[Stored items]
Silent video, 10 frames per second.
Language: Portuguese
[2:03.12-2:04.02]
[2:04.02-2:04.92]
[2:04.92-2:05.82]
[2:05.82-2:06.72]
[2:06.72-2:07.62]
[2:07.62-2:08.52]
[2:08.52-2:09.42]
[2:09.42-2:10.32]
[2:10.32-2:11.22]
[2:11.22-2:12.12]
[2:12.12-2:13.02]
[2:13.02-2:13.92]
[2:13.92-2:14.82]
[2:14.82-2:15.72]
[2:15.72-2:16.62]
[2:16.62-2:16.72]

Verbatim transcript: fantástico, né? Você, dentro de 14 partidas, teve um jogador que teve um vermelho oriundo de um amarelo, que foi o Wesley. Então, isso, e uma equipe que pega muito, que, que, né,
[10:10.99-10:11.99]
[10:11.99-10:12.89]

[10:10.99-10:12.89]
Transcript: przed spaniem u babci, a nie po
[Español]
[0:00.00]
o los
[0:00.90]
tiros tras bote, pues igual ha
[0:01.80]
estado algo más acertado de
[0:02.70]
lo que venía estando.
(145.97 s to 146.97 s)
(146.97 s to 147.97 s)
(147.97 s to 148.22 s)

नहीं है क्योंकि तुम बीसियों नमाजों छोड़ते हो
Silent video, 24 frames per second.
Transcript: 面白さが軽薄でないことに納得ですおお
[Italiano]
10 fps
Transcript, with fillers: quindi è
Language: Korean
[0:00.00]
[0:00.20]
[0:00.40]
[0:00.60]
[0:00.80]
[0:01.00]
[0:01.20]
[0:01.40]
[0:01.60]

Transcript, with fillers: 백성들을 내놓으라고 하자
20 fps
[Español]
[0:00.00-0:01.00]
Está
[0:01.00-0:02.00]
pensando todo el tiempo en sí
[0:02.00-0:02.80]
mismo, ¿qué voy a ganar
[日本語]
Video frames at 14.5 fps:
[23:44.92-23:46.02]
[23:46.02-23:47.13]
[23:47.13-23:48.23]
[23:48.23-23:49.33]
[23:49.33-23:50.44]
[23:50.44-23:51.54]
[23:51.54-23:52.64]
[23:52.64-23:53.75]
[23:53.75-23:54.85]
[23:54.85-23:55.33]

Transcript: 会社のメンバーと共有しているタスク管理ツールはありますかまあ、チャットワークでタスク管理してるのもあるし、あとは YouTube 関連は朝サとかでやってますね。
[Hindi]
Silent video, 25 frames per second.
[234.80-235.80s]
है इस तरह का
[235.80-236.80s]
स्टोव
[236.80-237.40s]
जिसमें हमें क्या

Task to carry out — Repeat the whole of the data above exactly as it appears.

The completed task —
Silent video, 10 frames per second.
Language: Portuguese
[2:03.12-2:04.02]
[2:04.02-2:04.92]
[2:04.92-2:05.82]
[2:05.82-2:06.72]
[2:06.72-2:07.62]
[2:07.62-2:08.52]
[2:08.52-2:09.42]
[2:09.42-2:10.32]
[2:10.32-2:11.22]
[2:11.22-2:12.12]
[2:12.12-2:13.02]
[2:13.02-2:13.92]
[2:13.92-2:14.82]
[2:14.82-2:15.72]
[2:15.72-2:16.62]
[2:16.62-2:16.72]

Verbatim transcript: fantástico, né? Você, dentro de 14 partidas, teve um jogador que teve um vermelho oriundo de um amarelo, que foi o Wesley. Então, isso, e uma equipe que pega muito, que, que, né,
[10:10.99-10:11.99]
[10:11.99-10:12.89]

[10:10.99-10:12.89]
Transcript: przed spaniem u babci, a nie po
[Español]
[0:00.00]
o los
[0:00.90]
tiros tras bote, pues igual ha
[0:01.80]
estado algo más acertado de
[0:02.70]
lo que venía estando.
(145.97 s to 146.97 s)
(146.97 s to 147.97 s)
(147.97 s to 148.22 s)

नहीं है क्योंकि तुम बीसियों नमाजों छोड़ते हो
Silent video, 24 frames per second.
Transcript: 面白さが軽薄でないことに納得ですおお
[Italiano]
10 fps
Transcript, with fillers: quindi è
Language: Korean
[0:00.00]
[0:00.20]
[0:00.40]
[0:00.60]
[0:00.80]
[0:01.00]
[0:01.20]
[0:01.40]
[0:01.60]

Transcript, with fillers: 백성들을 내놓으라고 하자
20 fps
[Español]
[0:00.00-0:01.00]
Está
[0:01.00-0:02.00]
pensando todo el tiempo en sí
[0:02.00-0:02.80]
mismo, ¿qué voy a ganar
[日本語]
Video frames at 14.5 fps:
[23:44.92-23:46.02]
[23:46.02-23:47.13]
[23:47.13-23:48.23]
[23:48.23-23:49.33]
[23:49.33-23:50.44]
[23:50.44-23:51.54]
[23:51.54-23:52.64]
[23:52.64-23:53.75]
[23:53.75-23:54.85]
[23:54.85-23:55.33]

Transcript: 会社のメンバーと共有しているタスク管理ツールはありますかまあ、チャットワークでタスク管理してるのもあるし、あとは YouTube 関連は朝サとかでやってますね。
[Hindi]
Silent video, 25 frames per second.
[234.80-235.80s]
है इस तरह का
[235.80-236.80s]
स्टोव
[236.80-237.40s]
जिसमें हमें क्या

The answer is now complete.